- Source material:
+++

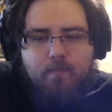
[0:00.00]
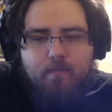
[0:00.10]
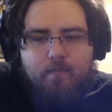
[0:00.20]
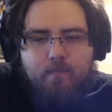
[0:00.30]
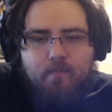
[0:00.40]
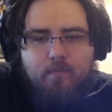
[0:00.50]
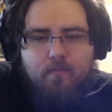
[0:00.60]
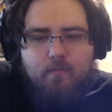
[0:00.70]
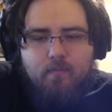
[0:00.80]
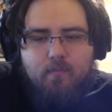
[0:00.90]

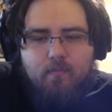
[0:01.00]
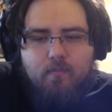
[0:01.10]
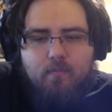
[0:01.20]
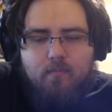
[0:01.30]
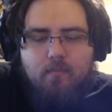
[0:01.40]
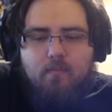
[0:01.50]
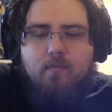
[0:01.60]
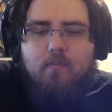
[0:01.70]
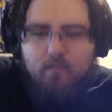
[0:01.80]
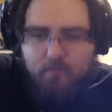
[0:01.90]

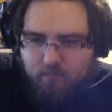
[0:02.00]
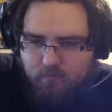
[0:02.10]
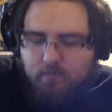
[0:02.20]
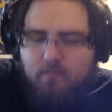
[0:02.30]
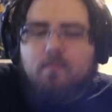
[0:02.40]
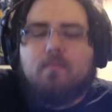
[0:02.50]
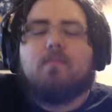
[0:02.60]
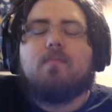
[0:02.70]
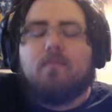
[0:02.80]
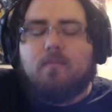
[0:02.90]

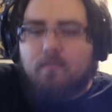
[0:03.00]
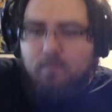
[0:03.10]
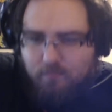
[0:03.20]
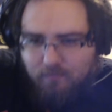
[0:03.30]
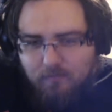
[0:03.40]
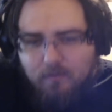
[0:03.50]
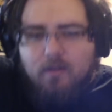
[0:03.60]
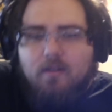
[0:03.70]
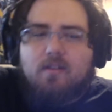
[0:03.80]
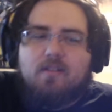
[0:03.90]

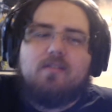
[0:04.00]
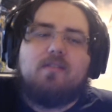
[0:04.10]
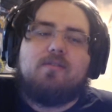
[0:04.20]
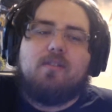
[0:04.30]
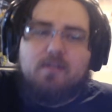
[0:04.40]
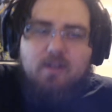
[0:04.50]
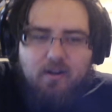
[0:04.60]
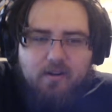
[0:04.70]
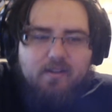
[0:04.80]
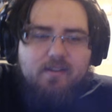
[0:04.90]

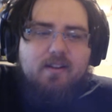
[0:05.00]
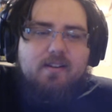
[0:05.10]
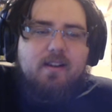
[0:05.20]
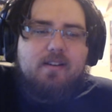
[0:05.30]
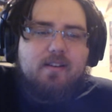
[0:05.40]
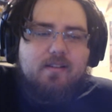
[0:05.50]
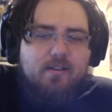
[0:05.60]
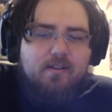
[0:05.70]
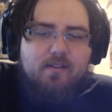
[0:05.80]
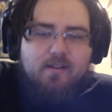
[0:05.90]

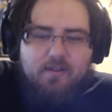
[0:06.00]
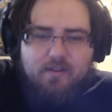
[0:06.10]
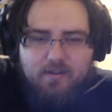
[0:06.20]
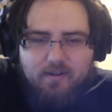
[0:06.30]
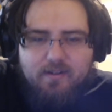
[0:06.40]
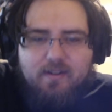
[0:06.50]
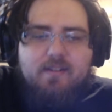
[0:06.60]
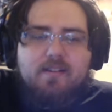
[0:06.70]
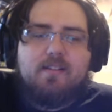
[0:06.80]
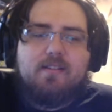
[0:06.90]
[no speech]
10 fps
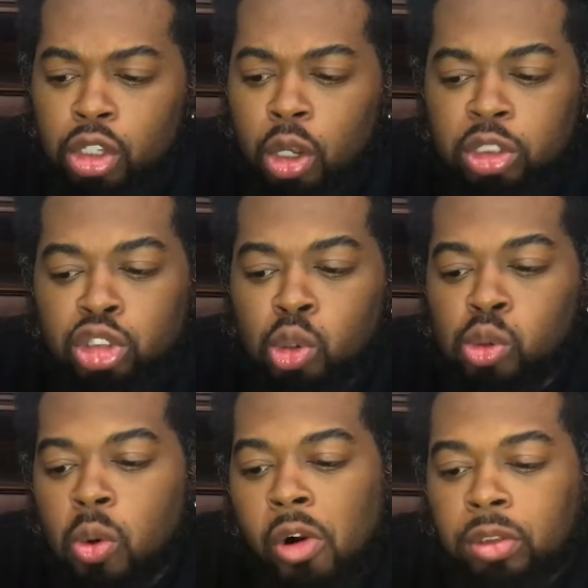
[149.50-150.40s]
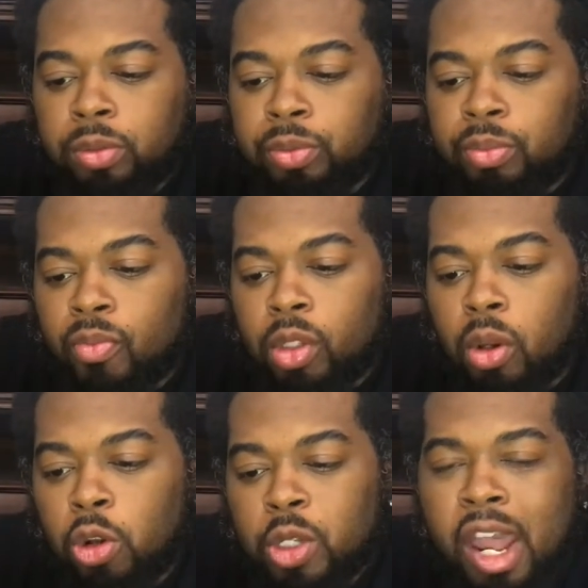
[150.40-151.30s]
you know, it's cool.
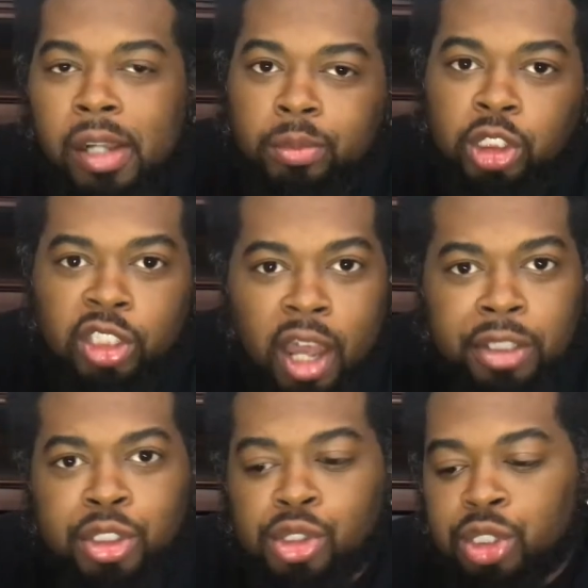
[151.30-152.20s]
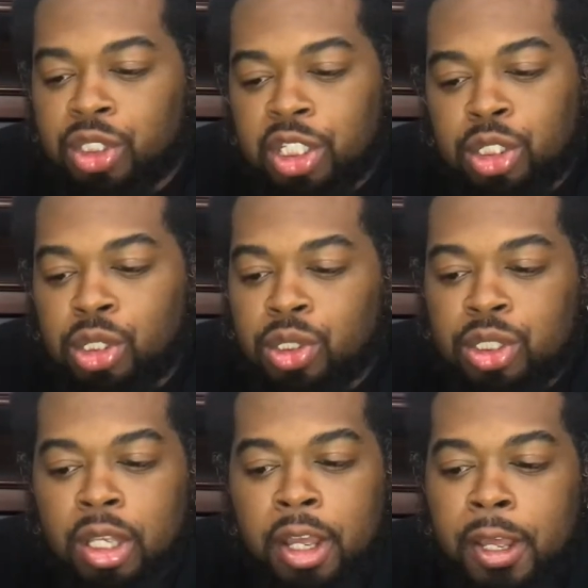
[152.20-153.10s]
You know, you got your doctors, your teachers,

+++

- Assigned task:
Reproduce every record verbatim, please. Omit the images.

- Result:
[0:00.00]
[0:00.10]
[0:00.20]
[0:00.30]
[0:00.40]
[0:00.50]
[0:00.60]
[0:00.70]
[0:00.80]
[0:00.90]

[0:01.00]
[0:01.10]
[0:01.20]
[0:01.30]
[0:01.40]
[0:01.50]
[0:01.60]
[0:01.70]
[0:01.80]
[0:01.90]

[0:02.00]
[0:02.10]
[0:02.20]
[0:02.30]
[0:02.40]
[0:02.50]
[0:02.60]
[0:02.70]
[0:02.80]
[0:02.90]

[0:03.00]
[0:03.10]
[0:03.20]
[0:03.30]
[0:03.40]
[0:03.50]
[0:03.60]
[0:03.70]
[0:03.80]
[0:03.90]

[0:04.00]
[0:04.10]
[0:04.20]
[0:04.30]
[0:04.40]
[0:04.50]
[0:04.60]
[0:04.70]
[0:04.80]
[0:04.90]

[0:05.00]
[0:05.10]
[0:05.20]
[0:05.30]
[0:05.40]
[0:05.50]
[0:05.60]
[0:05.70]
[0:05.80]
[0:05.90]

[0:06.00]
[0:06.10]
[0:06.20]
[0:06.30]
[0:06.40]
[0:06.50]
[0:06.60]
[0:06.70]
[0:06.80]
[0:06.90]
[no speech]
10 fps
[149.50-150.40s]
[150.40-151.30s]
you know, it's cool.
[151.30-152.20s]
[152.20-153.10s]
You know, you got your doctors, your teachers,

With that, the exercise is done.